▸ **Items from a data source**
--- START ---
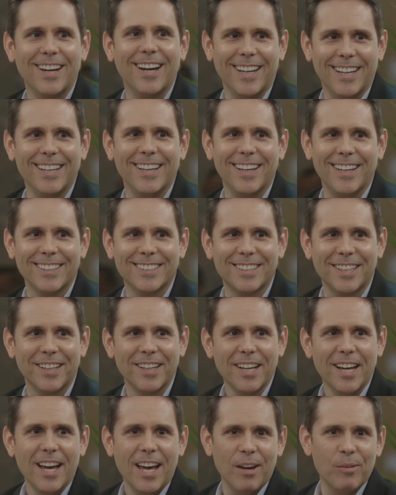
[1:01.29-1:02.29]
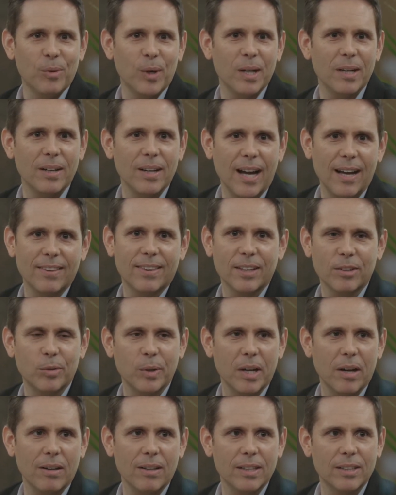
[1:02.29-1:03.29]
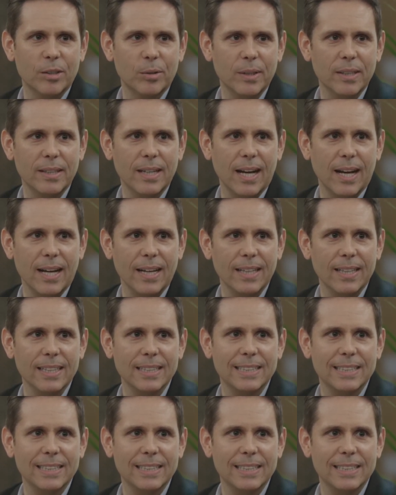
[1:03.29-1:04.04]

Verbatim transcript: stuff, right? And what I think we all agreed on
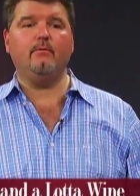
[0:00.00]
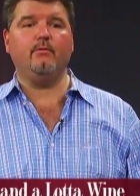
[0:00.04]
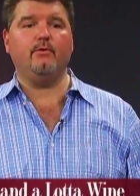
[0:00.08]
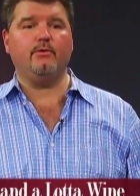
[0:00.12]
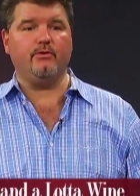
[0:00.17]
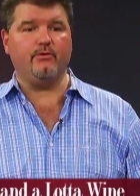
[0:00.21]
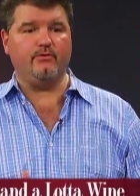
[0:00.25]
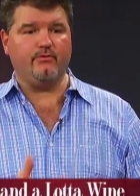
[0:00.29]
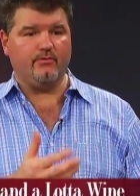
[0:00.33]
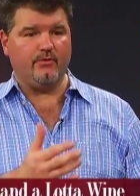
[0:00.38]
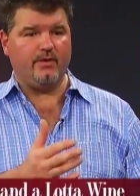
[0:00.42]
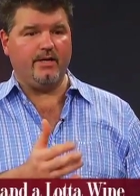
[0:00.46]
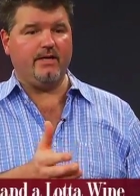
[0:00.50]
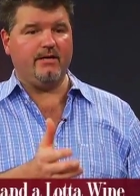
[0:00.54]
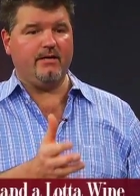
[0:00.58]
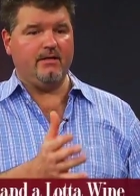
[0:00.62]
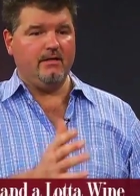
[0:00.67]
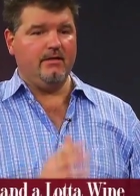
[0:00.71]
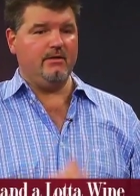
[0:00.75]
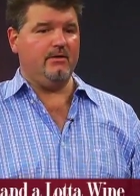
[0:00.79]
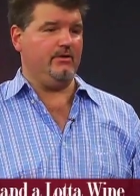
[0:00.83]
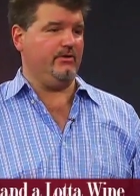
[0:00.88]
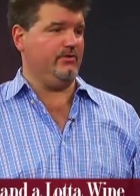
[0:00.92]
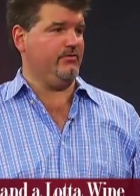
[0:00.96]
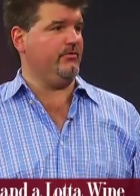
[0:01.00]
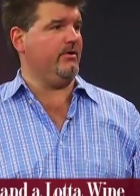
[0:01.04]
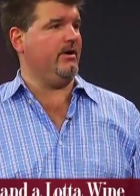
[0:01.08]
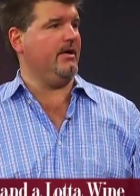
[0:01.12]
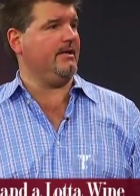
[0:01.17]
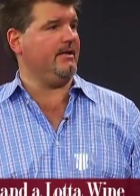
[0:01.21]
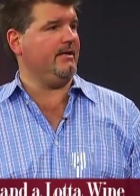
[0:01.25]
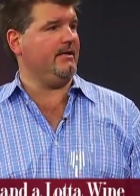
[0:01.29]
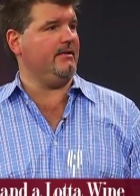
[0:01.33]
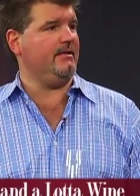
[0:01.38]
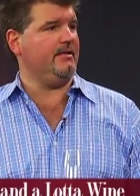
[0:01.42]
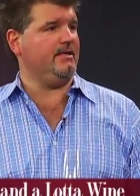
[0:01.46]
when you drink
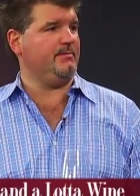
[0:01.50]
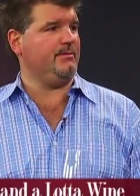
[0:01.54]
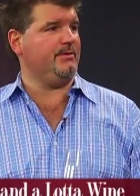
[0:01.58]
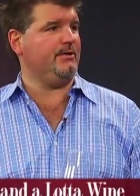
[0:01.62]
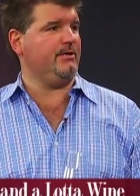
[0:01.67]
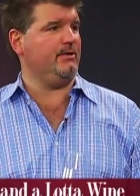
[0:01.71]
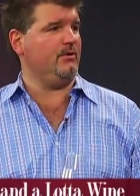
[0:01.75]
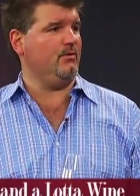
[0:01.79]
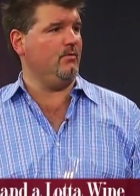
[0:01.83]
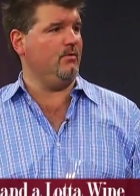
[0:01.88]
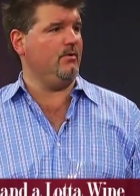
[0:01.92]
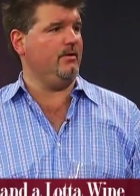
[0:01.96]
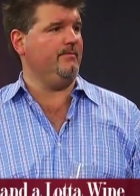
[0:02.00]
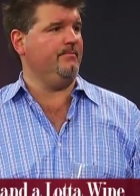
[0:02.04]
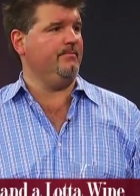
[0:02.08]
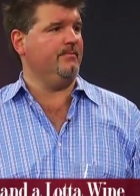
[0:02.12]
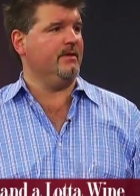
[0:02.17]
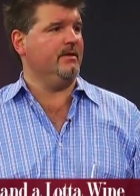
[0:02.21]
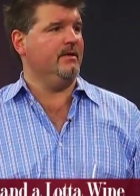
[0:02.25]
Trocken, this particular one,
--- END ---
Could every entry above be printed again exactly, images excluded?

[1:01.29-1:02.29]
[1:02.29-1:03.29]
[1:03.29-1:04.04]

Verbatim transcript: stuff, right? And what I think we all agreed on
[0:00.00]
[0:00.04]
[0:00.08]
[0:00.12]
[0:00.17]
[0:00.21]
[0:00.25]
[0:00.29]
[0:00.33]
[0:00.38]
[0:00.42]
[0:00.46]
[0:00.50]
[0:00.54]
[0:00.58]
[0:00.62]
[0:00.67]
[0:00.71]
[0:00.75]
[0:00.79]
[0:00.83]
[0:00.88]
[0:00.92]
[0:00.96]
[0:01.00]
[0:01.04]
[0:01.08]
[0:01.12]
[0:01.17]
[0:01.21]
[0:01.25]
[0:01.29]
[0:01.33]
[0:01.38]
[0:01.42]
[0:01.46]
when you drink
[0:01.50]
[0:01.54]
[0:01.58]
[0:01.62]
[0:01.67]
[0:01.71]
[0:01.75]
[0:01.79]
[0:01.83]
[0:01.88]
[0:01.92]
[0:01.96]
[0:02.00]
[0:02.04]
[0:02.08]
[0:02.12]
[0:02.17]
[0:02.21]
[0:02.25]
Trocken, this particular one,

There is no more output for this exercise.